= Available data =

%%

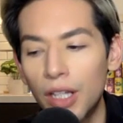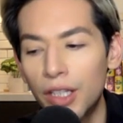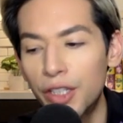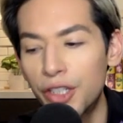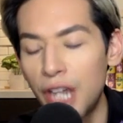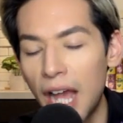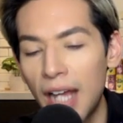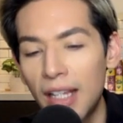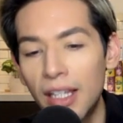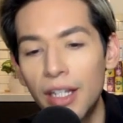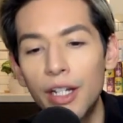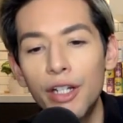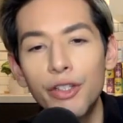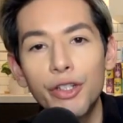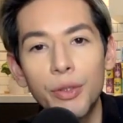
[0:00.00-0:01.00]
the Jacqueline
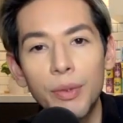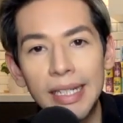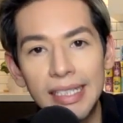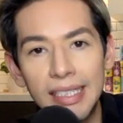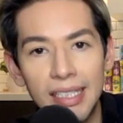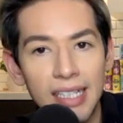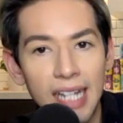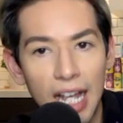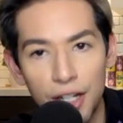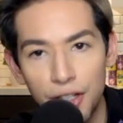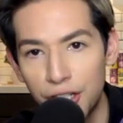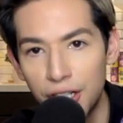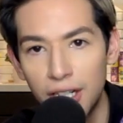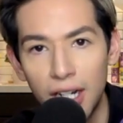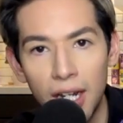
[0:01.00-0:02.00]
and Teresa
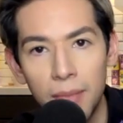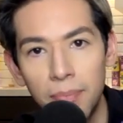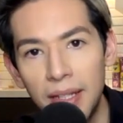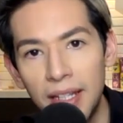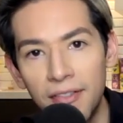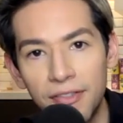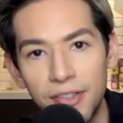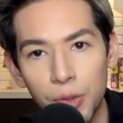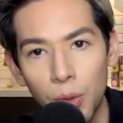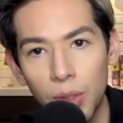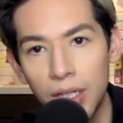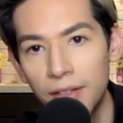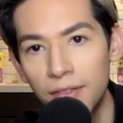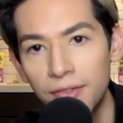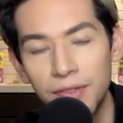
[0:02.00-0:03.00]
tension and beef sort
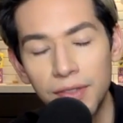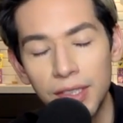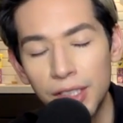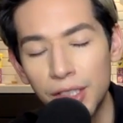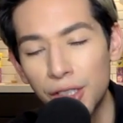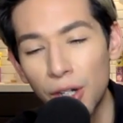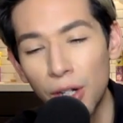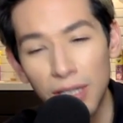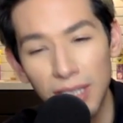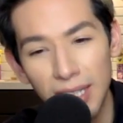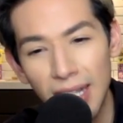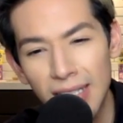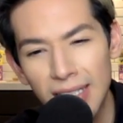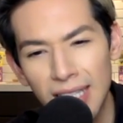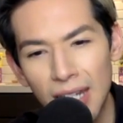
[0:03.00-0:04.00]
of start to
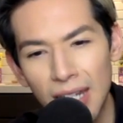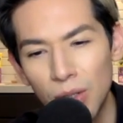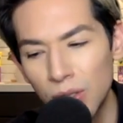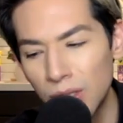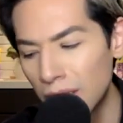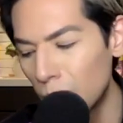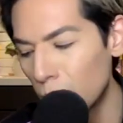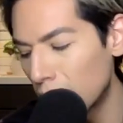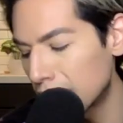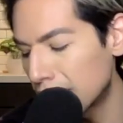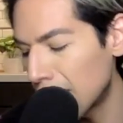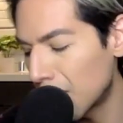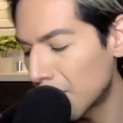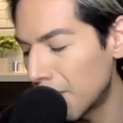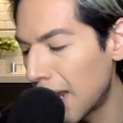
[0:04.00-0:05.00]
get settled and worked
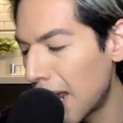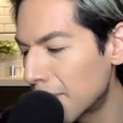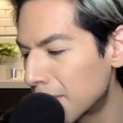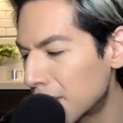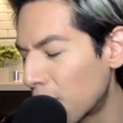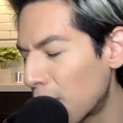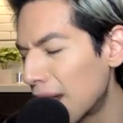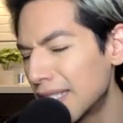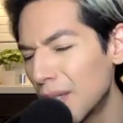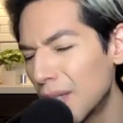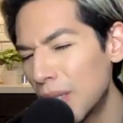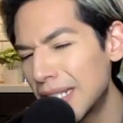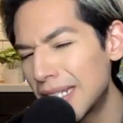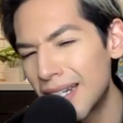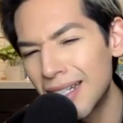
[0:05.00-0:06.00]
out a bit. I'm surprised that
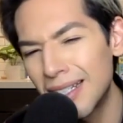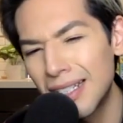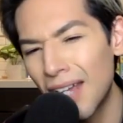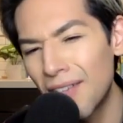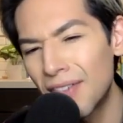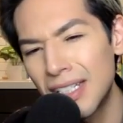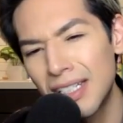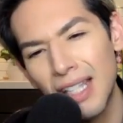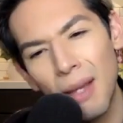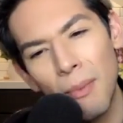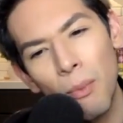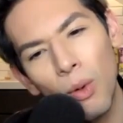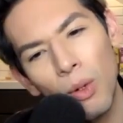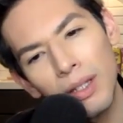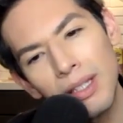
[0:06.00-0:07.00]
we didn't dive into that
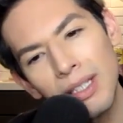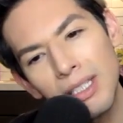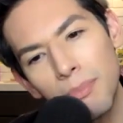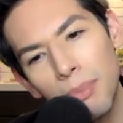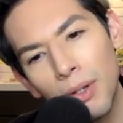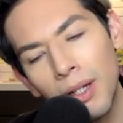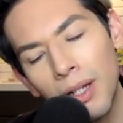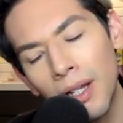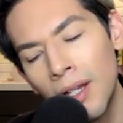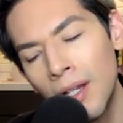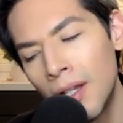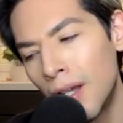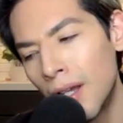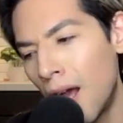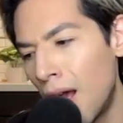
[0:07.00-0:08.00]
more in this book.
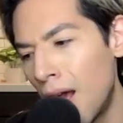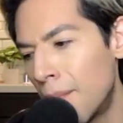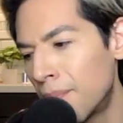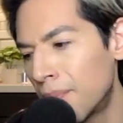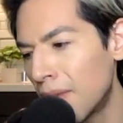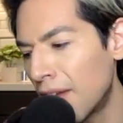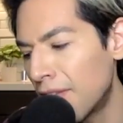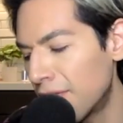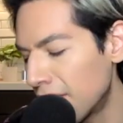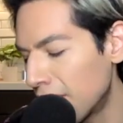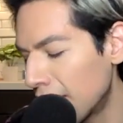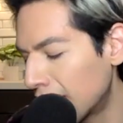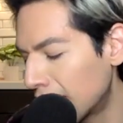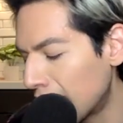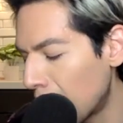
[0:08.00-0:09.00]
Um, I feel
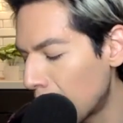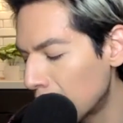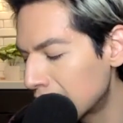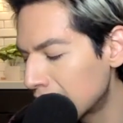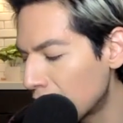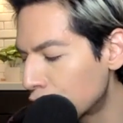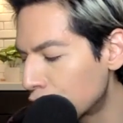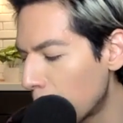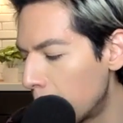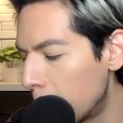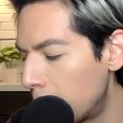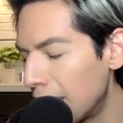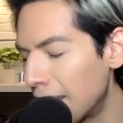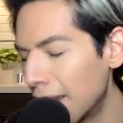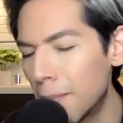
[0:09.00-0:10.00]
like that was such a
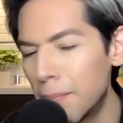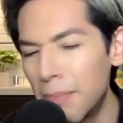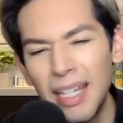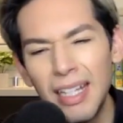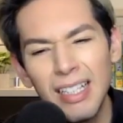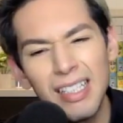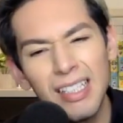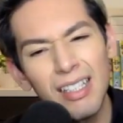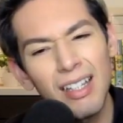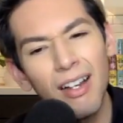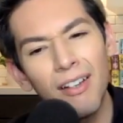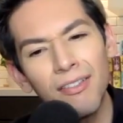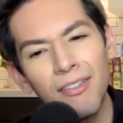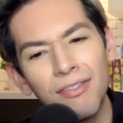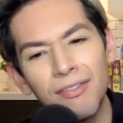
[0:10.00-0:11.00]
big piece
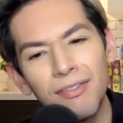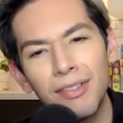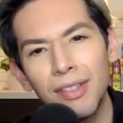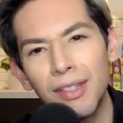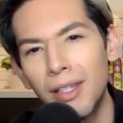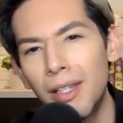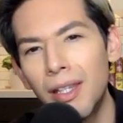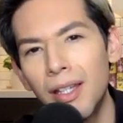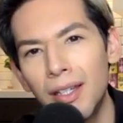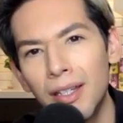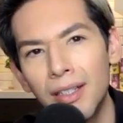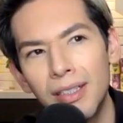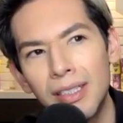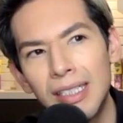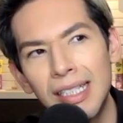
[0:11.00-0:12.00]
of
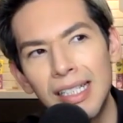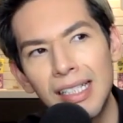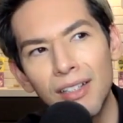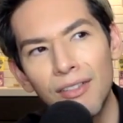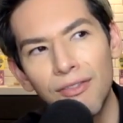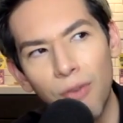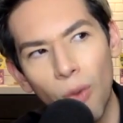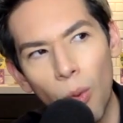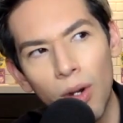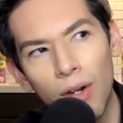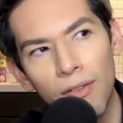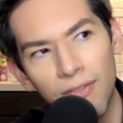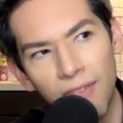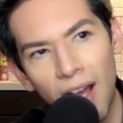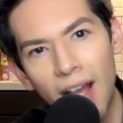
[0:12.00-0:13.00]
the season four,
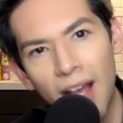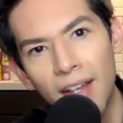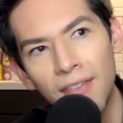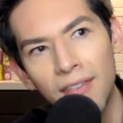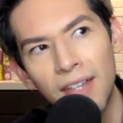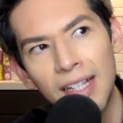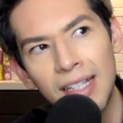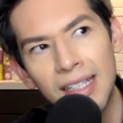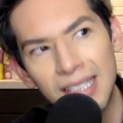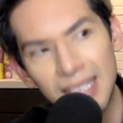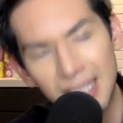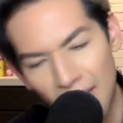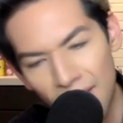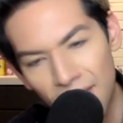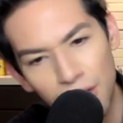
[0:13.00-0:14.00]
five, and
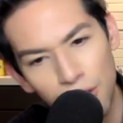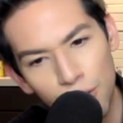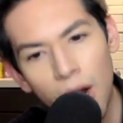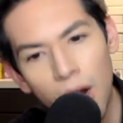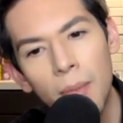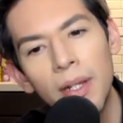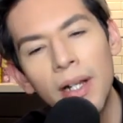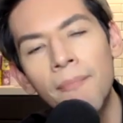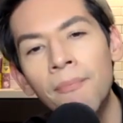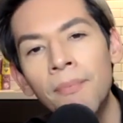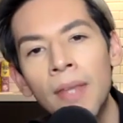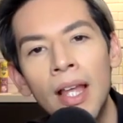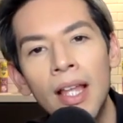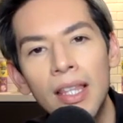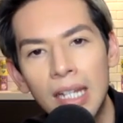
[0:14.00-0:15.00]
seven drama
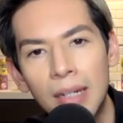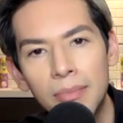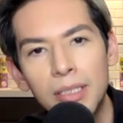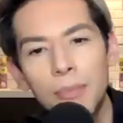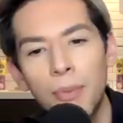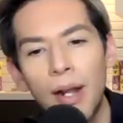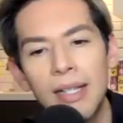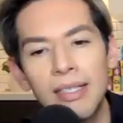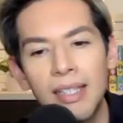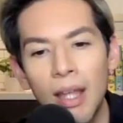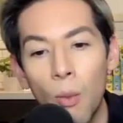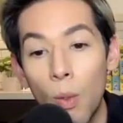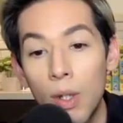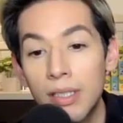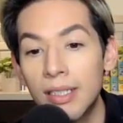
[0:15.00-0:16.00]
that I'm surprised that,
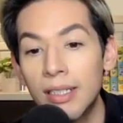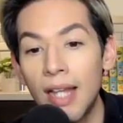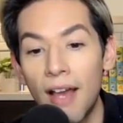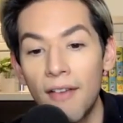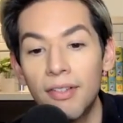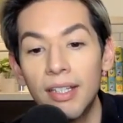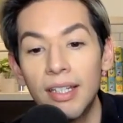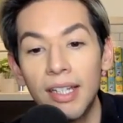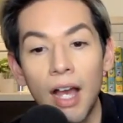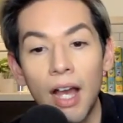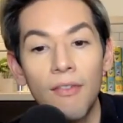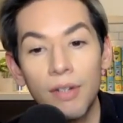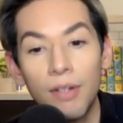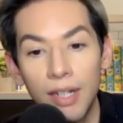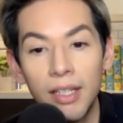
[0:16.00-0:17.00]
that wasn't heavily
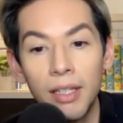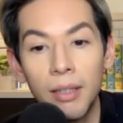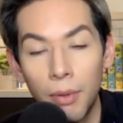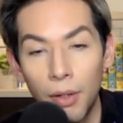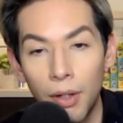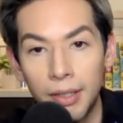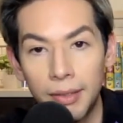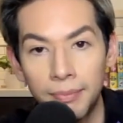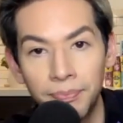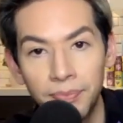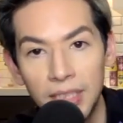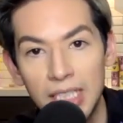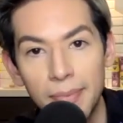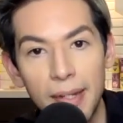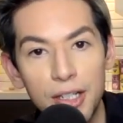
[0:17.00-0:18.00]
covered in the book
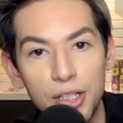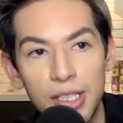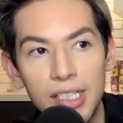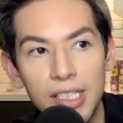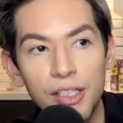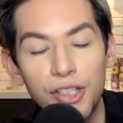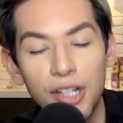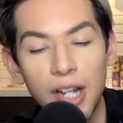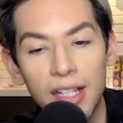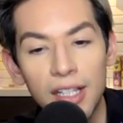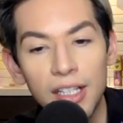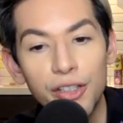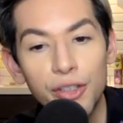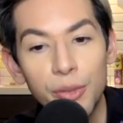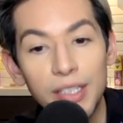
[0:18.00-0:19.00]
especially since
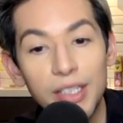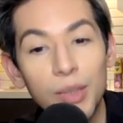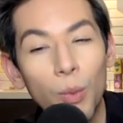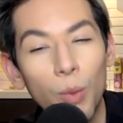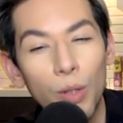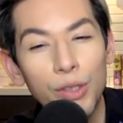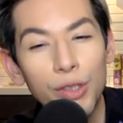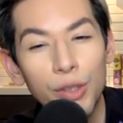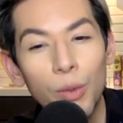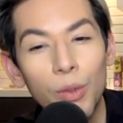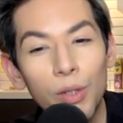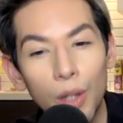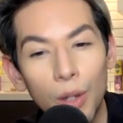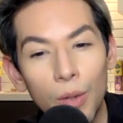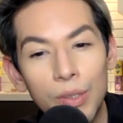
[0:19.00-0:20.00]
Jacqueline and Teresa were so
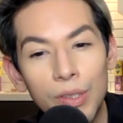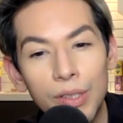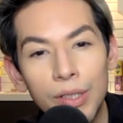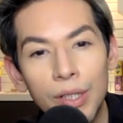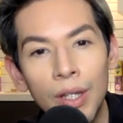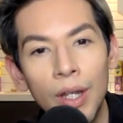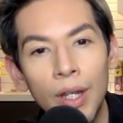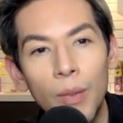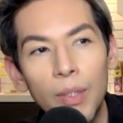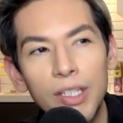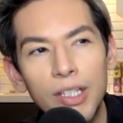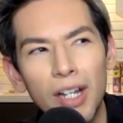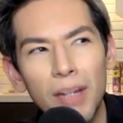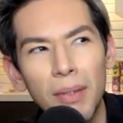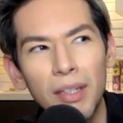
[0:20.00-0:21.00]
close. We
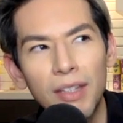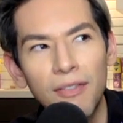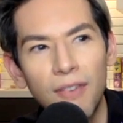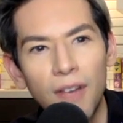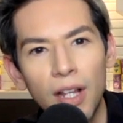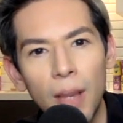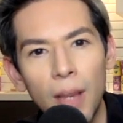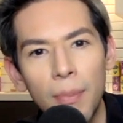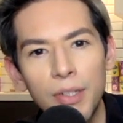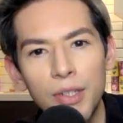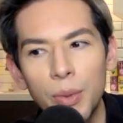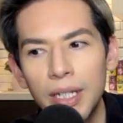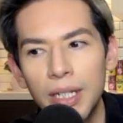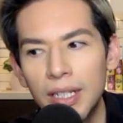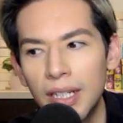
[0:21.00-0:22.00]
talk about the fallout
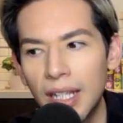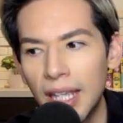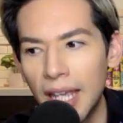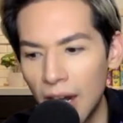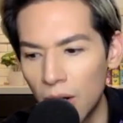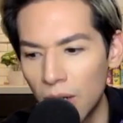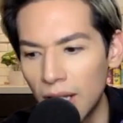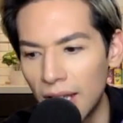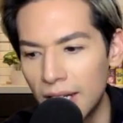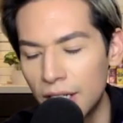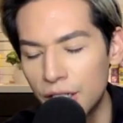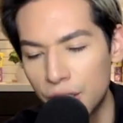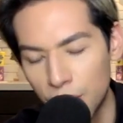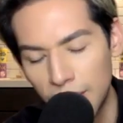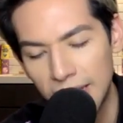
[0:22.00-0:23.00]
between Caroline
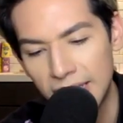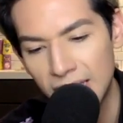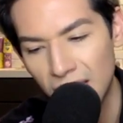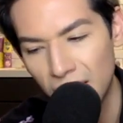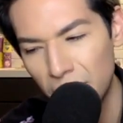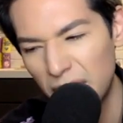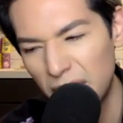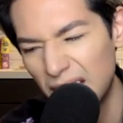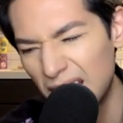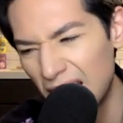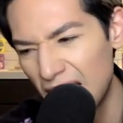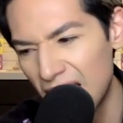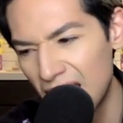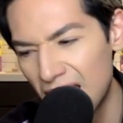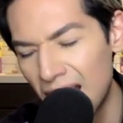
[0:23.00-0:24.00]
and Teresa, but at the
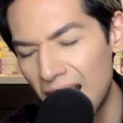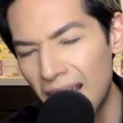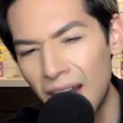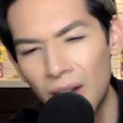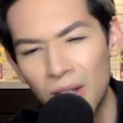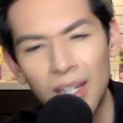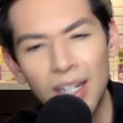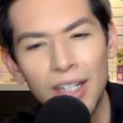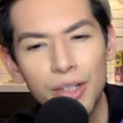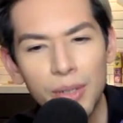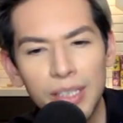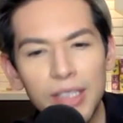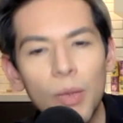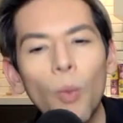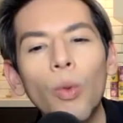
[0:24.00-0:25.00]
end of the day, Caroline and
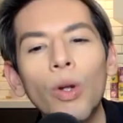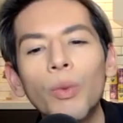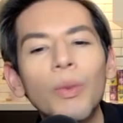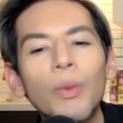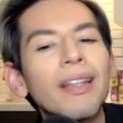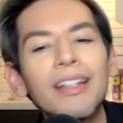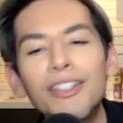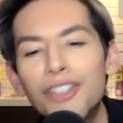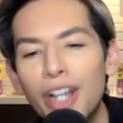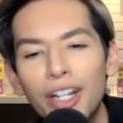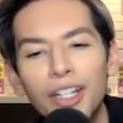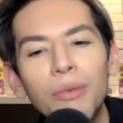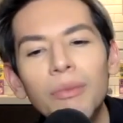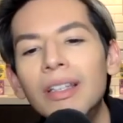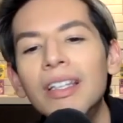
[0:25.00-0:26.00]
Teresa weren't really
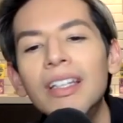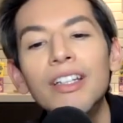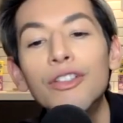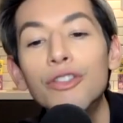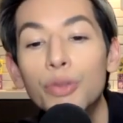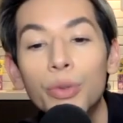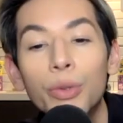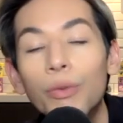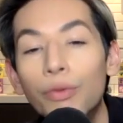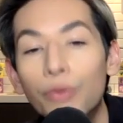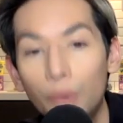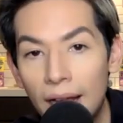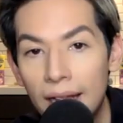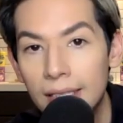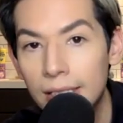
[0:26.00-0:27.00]
genuinely true
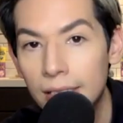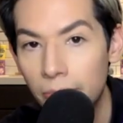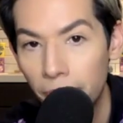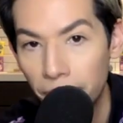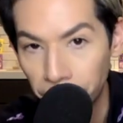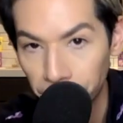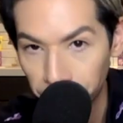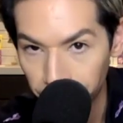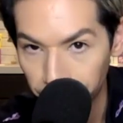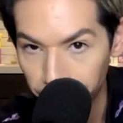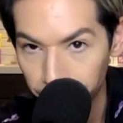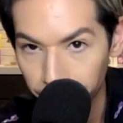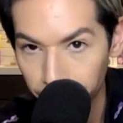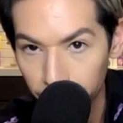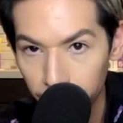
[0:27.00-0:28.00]
friends.
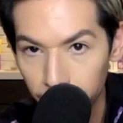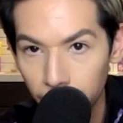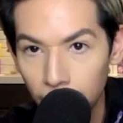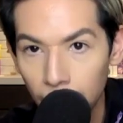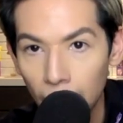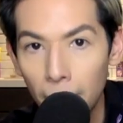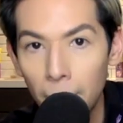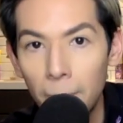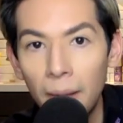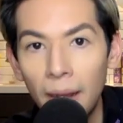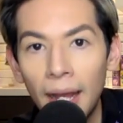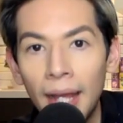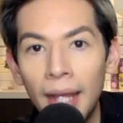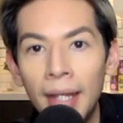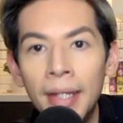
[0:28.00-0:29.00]

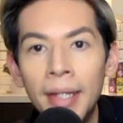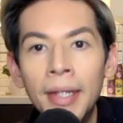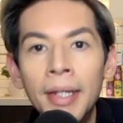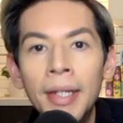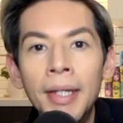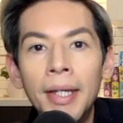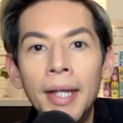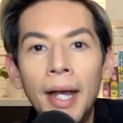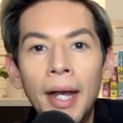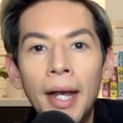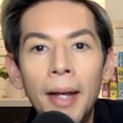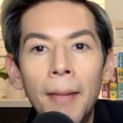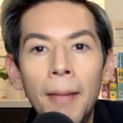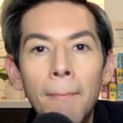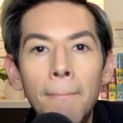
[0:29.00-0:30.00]
But
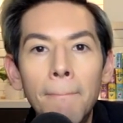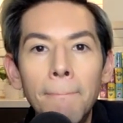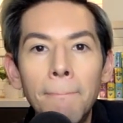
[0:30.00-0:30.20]
um,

%%

= Problem description =
Transcribe the data exactly and leave no picture in the copy.

= Expected answer =
[0:00.00-0:01.00]
the Jacqueline
[0:01.00-0:02.00]
and Teresa
[0:02.00-0:03.00]
tension and beef sort
[0:03.00-0:04.00]
of start to
[0:04.00-0:05.00]
get settled and worked
[0:05.00-0:06.00]
out a bit. I'm surprised that
[0:06.00-0:07.00]
we didn't dive into that
[0:07.00-0:08.00]
more in this book.
[0:08.00-0:09.00]
Um, I feel
[0:09.00-0:10.00]
like that was such a
[0:10.00-0:11.00]
big piece
[0:11.00-0:12.00]
of
[0:12.00-0:13.00]
the season four,
[0:13.00-0:14.00]
five, and
[0:14.00-0:15.00]
seven drama
[0:15.00-0:16.00]
that I'm surprised that,
[0:16.00-0:17.00]
that wasn't heavily
[0:17.00-0:18.00]
covered in the book
[0:18.00-0:19.00]
especially since
[0:19.00-0:20.00]
Jacqueline and Teresa were so
[0:20.00-0:21.00]
close. We
[0:21.00-0:22.00]
talk about the fallout
[0:22.00-0:23.00]
between Caroline
[0:23.00-0:24.00]
and Teresa, but at the
[0:24.00-0:25.00]
end of the day, Caroline and
[0:25.00-0:26.00]
Teresa weren't really
[0:26.00-0:27.00]
genuinely true
[0:27.00-0:28.00]
friends.
[0:28.00-0:29.00]

[0:29.00-0:30.00]
But
[0:30.00-0:30.20]
um,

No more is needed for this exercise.